Sunday, September 17, 2017

"LORD, I AM NOT WORTHY."


Homily for Sept. 18th, 2017: Luke 7:1-10.

          The centurion who asks Jesus to heal his serving boy is a Roman military officer, something like a colonel today. This is clear from his response when Jesus sets off at once to heal the boy. The officer shows both courtesy to Jesus and respect for the Jewish law by saying: “Lord, I am not worthy to have you under my roof.” The officer’s Jewish friends have already told Jesus this Roman officer has taken a genuine interest in their religion, and has even built a synagogue. The officer knows, therefore, that in entering a Gentile house Jesus could become ritually unclean. Hence, Luke tells us, the officer suggests an alternative: “Just give an order and my boy will be healed.” I do that all the time, he says. I give orders to those under my authority, and they do what I command.
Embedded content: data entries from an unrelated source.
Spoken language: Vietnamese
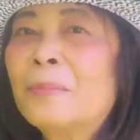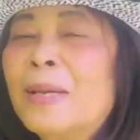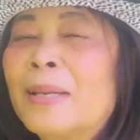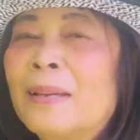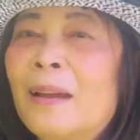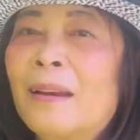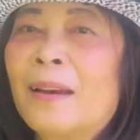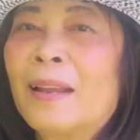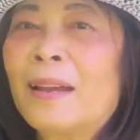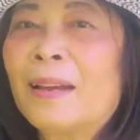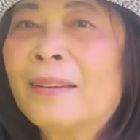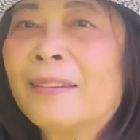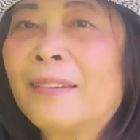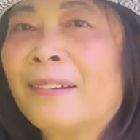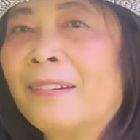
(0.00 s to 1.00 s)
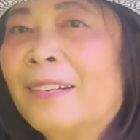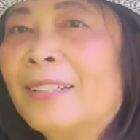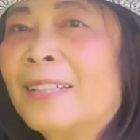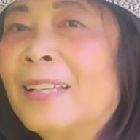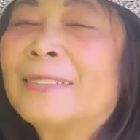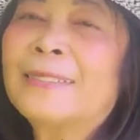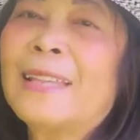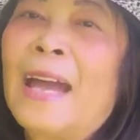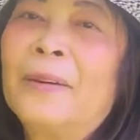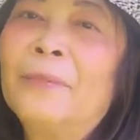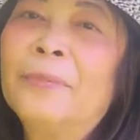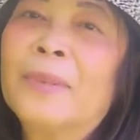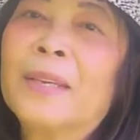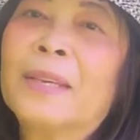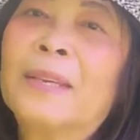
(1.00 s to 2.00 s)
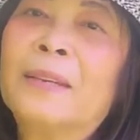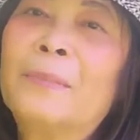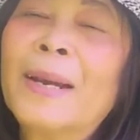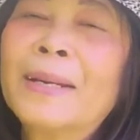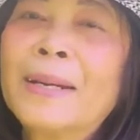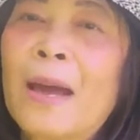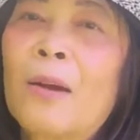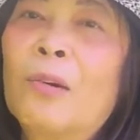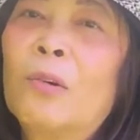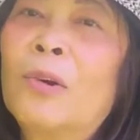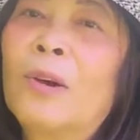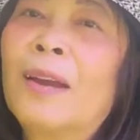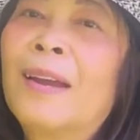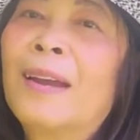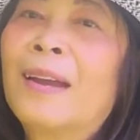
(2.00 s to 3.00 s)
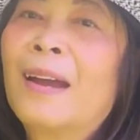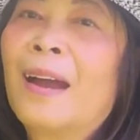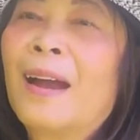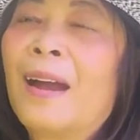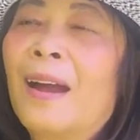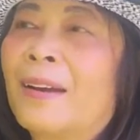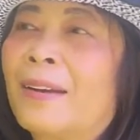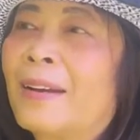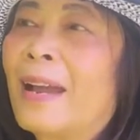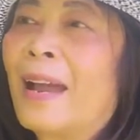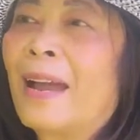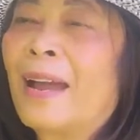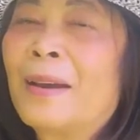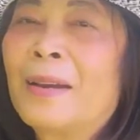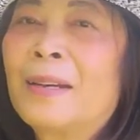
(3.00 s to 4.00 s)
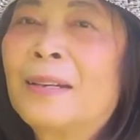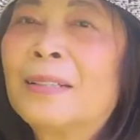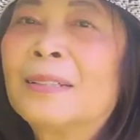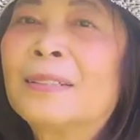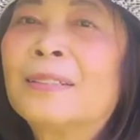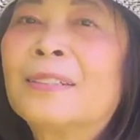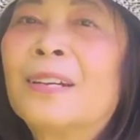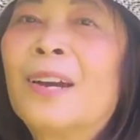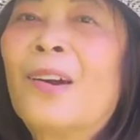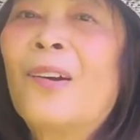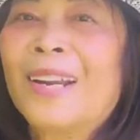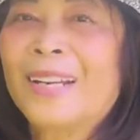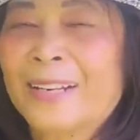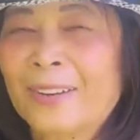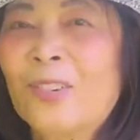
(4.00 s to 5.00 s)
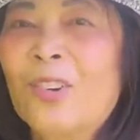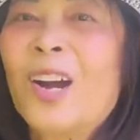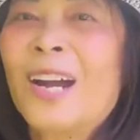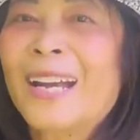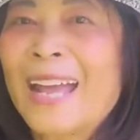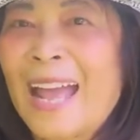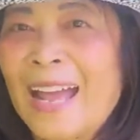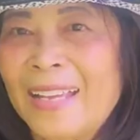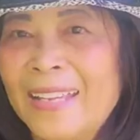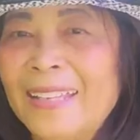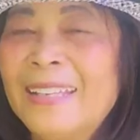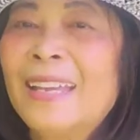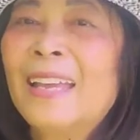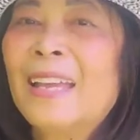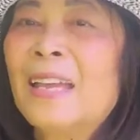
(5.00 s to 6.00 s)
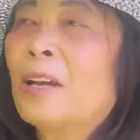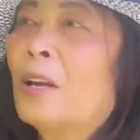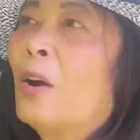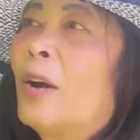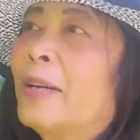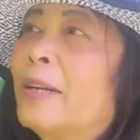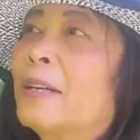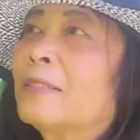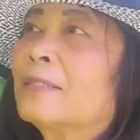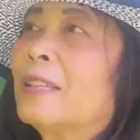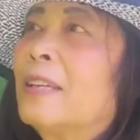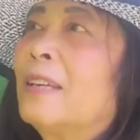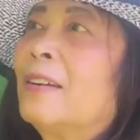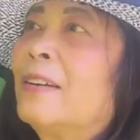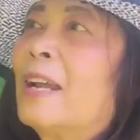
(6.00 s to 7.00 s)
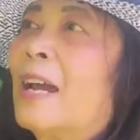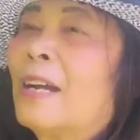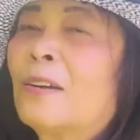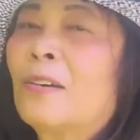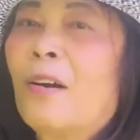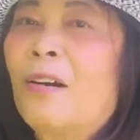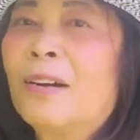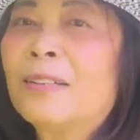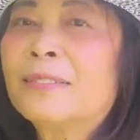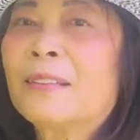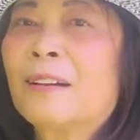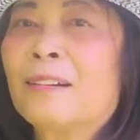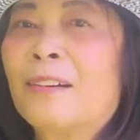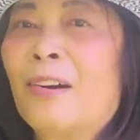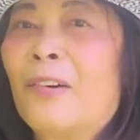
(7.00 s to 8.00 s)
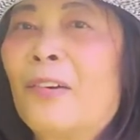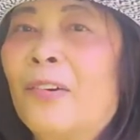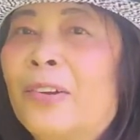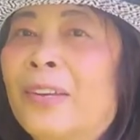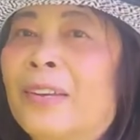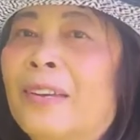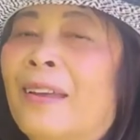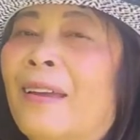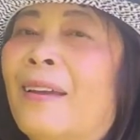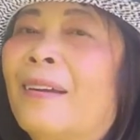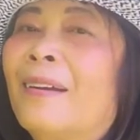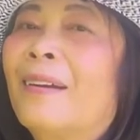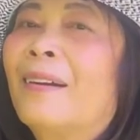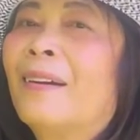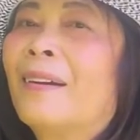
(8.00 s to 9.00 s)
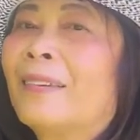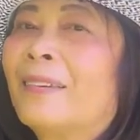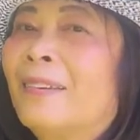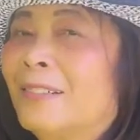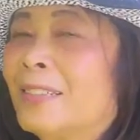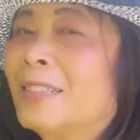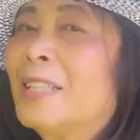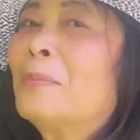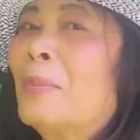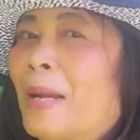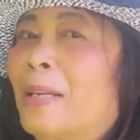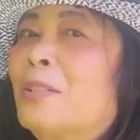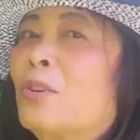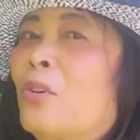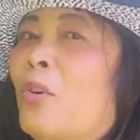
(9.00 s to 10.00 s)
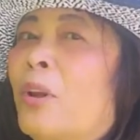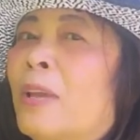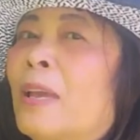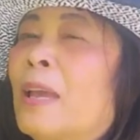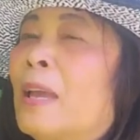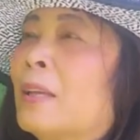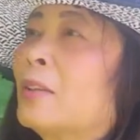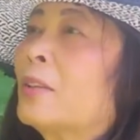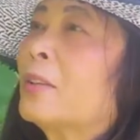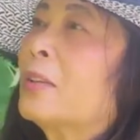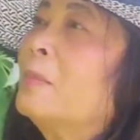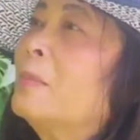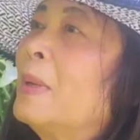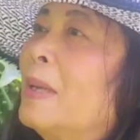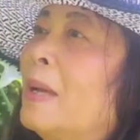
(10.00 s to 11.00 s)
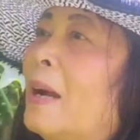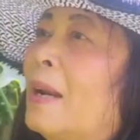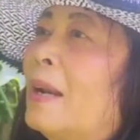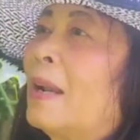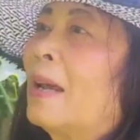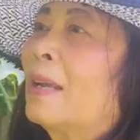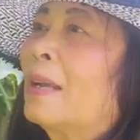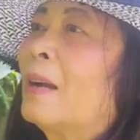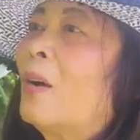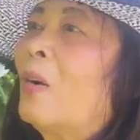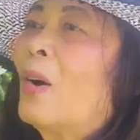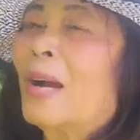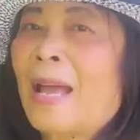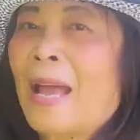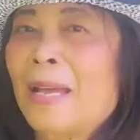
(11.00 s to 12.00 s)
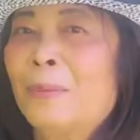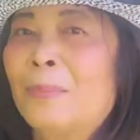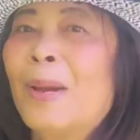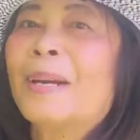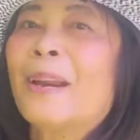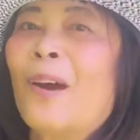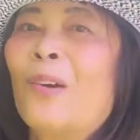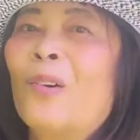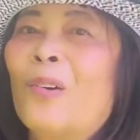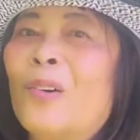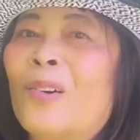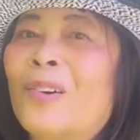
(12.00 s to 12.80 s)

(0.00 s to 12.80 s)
bây giờ là giữa tháng 8 thì bắt đầu à, ra hoa hoa cái hoa đực thì nó đã có từ hồi à, giữa tháng 7 rồi cho đến bây giờ là hoa cái bắt đầu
          Upon hearing these words, Luke tells us, Jesus “showed amazement.” Normally it is the witnesses of Jesus’ healings who are amazed. Here it is the Lord himself who shows amazement. I have not found faith like this from my own people, Jesus says. This outsider, who has neither our divine law, nor our prophets, he tells the people, shows greater faith than you do.

          The centurion’s words continue to resound two millennia later. “Lord, I am not worthy that you should enter under my roof,” we say before we approach the Lord’s table to receive his Body and Blood, “but only say the word, and my soul shall be healed.” Even after a good confession, we are still unworthy of the Lord’s gift. He gives himself to us for one reason: not because we are good enough; but because he is so good that he longs to share his love with us.  

          How do we respond? By gratitude! By walking before the Lord in holiness and righteousness all our days, trusting that when the Lord calls us home to himself, we shall hear him saying to us, very personally and with tender love: “Well done. … Come and share your master’s joy.” (Matt. 25:21).